INSTRUCTIONS TO FOLLOW. Reproduce each record exactly. The pictures should be skipped.

+++

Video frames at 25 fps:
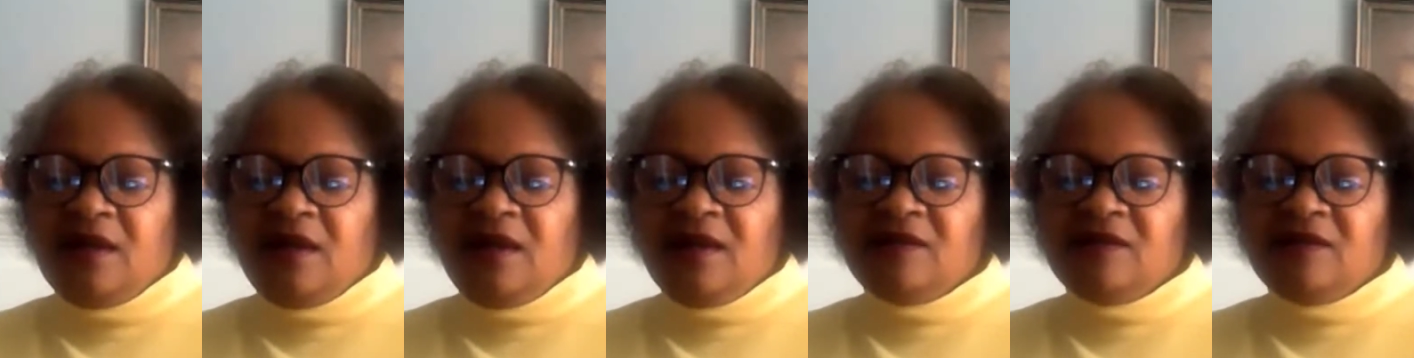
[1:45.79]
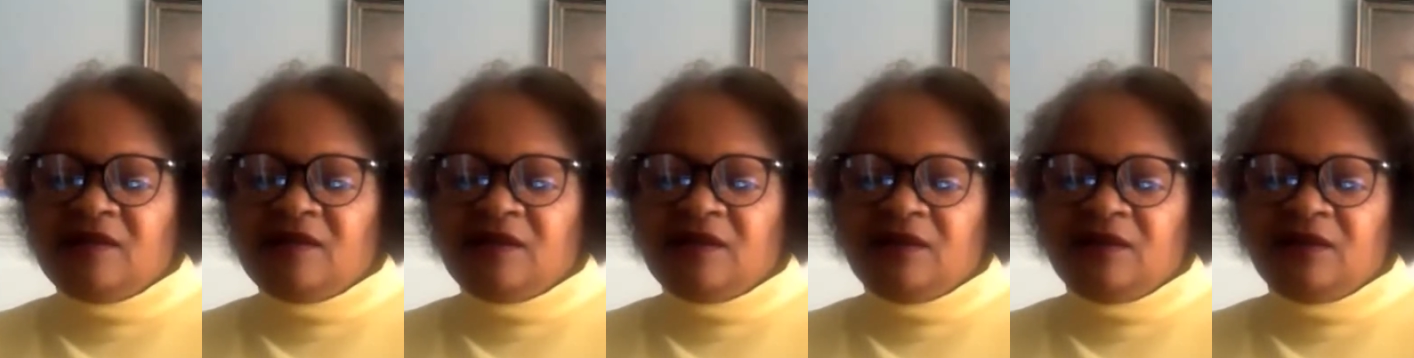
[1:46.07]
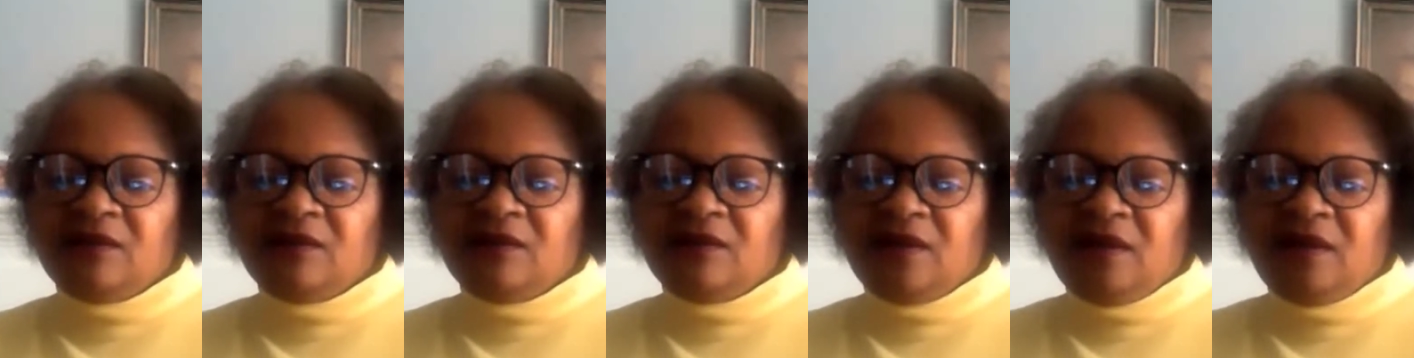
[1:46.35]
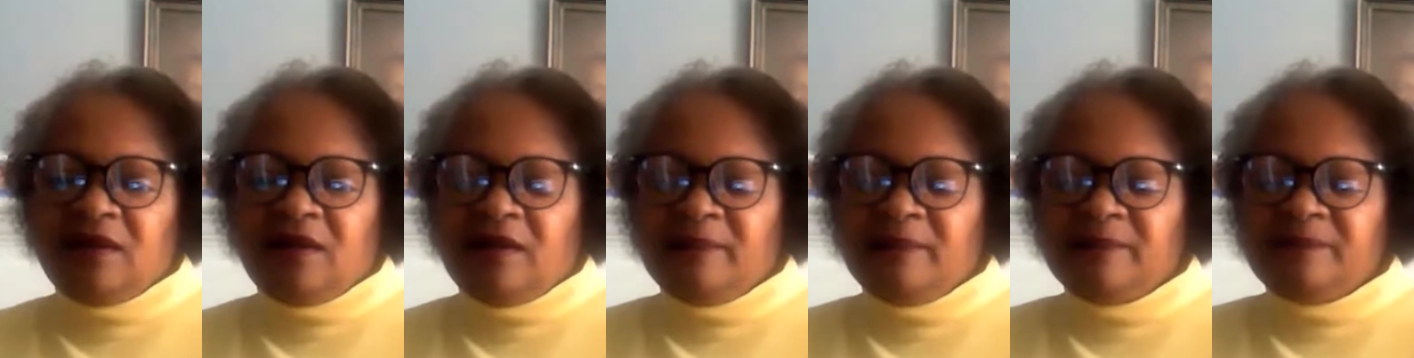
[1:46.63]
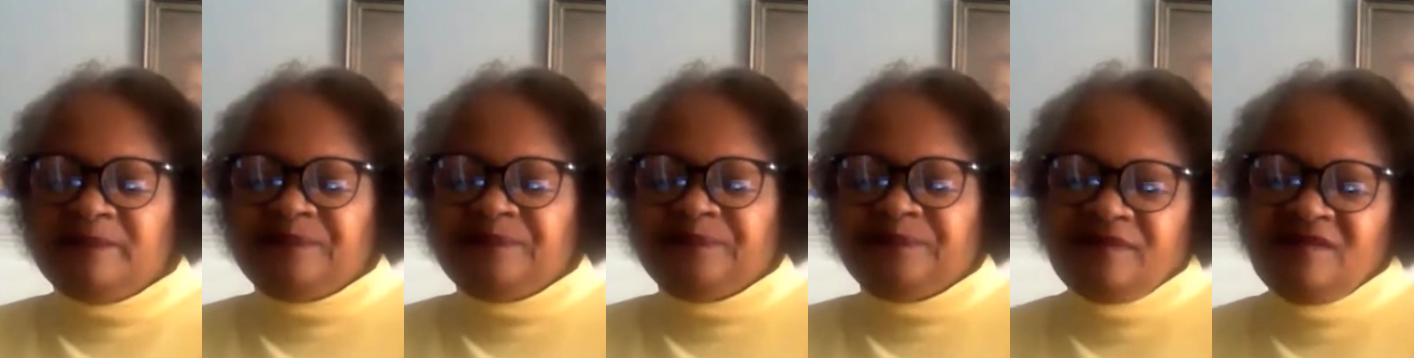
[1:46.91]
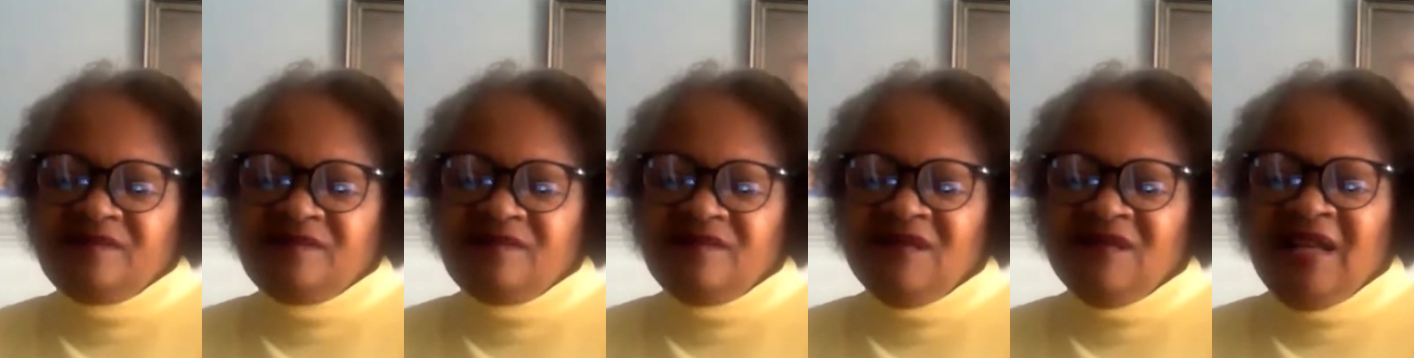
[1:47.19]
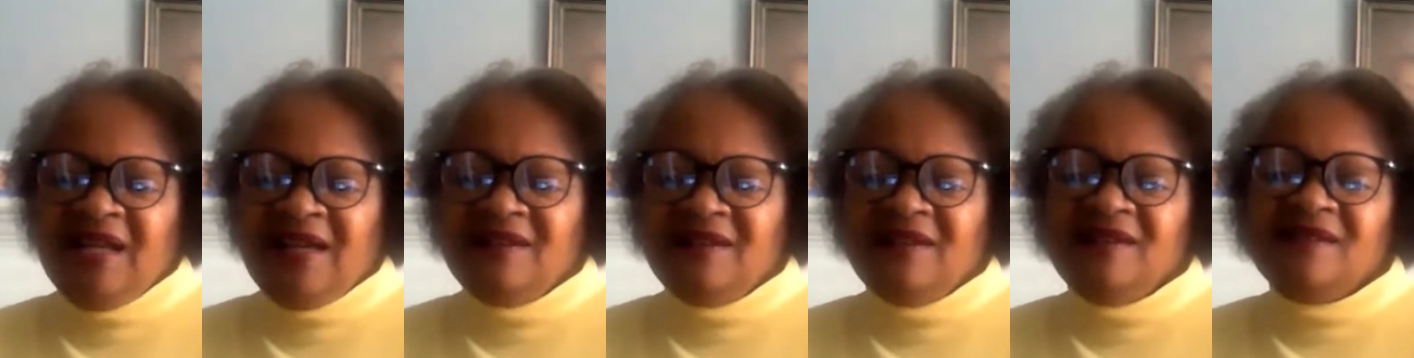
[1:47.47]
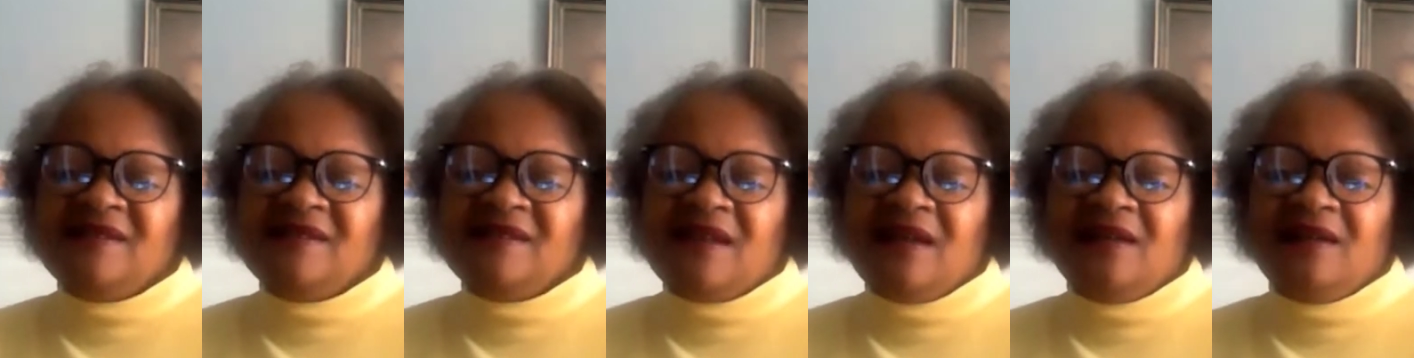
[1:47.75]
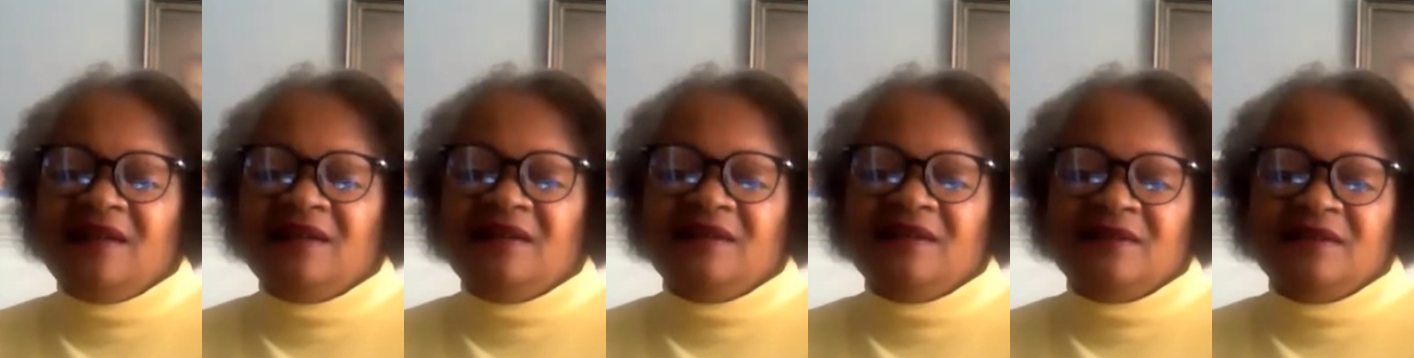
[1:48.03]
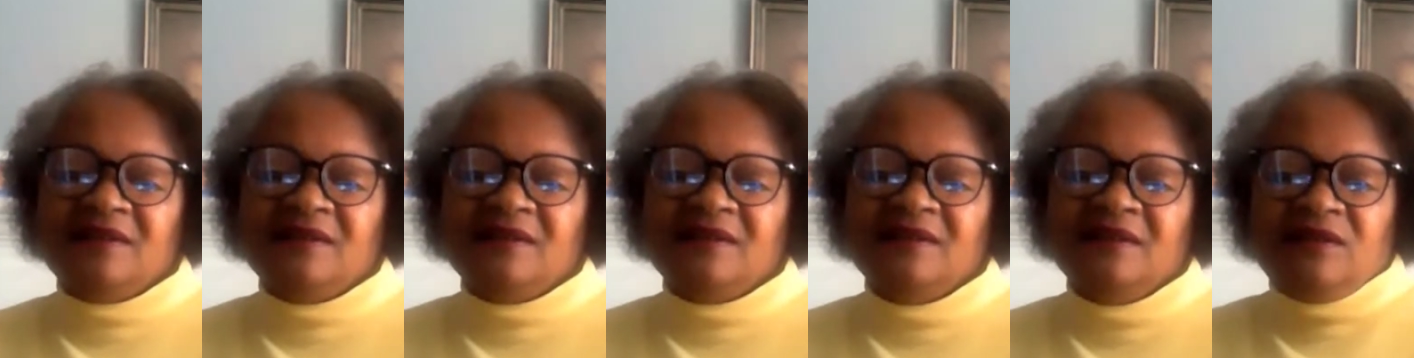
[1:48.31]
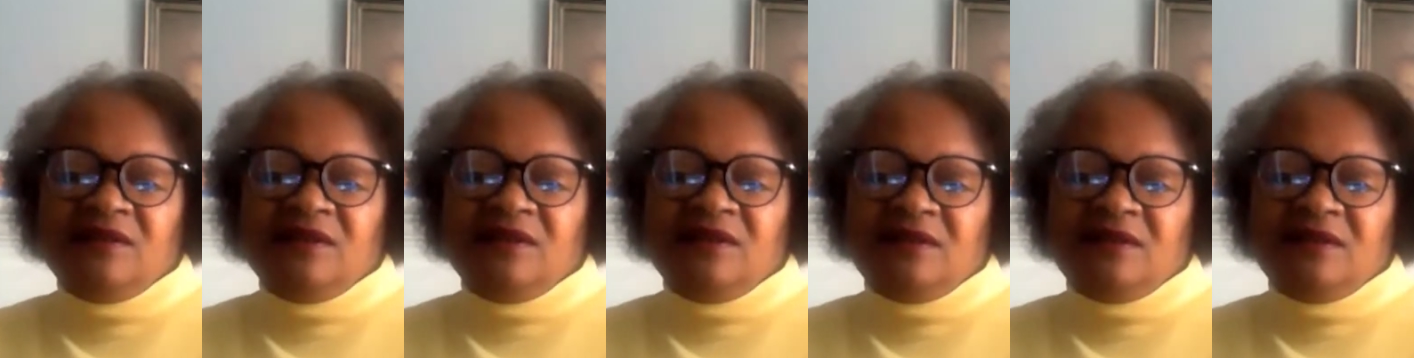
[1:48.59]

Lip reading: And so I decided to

+++

TASK RESPONSE.
Video frames at 25 fps:
[1:45.79]
[1:46.07]
[1:46.35]
[1:46.63]
[1:46.91]
[1:47.19]
[1:47.47]
[1:47.75]
[1:48.03]
[1:48.31]
[1:48.59]

Lip reading: And so I decided to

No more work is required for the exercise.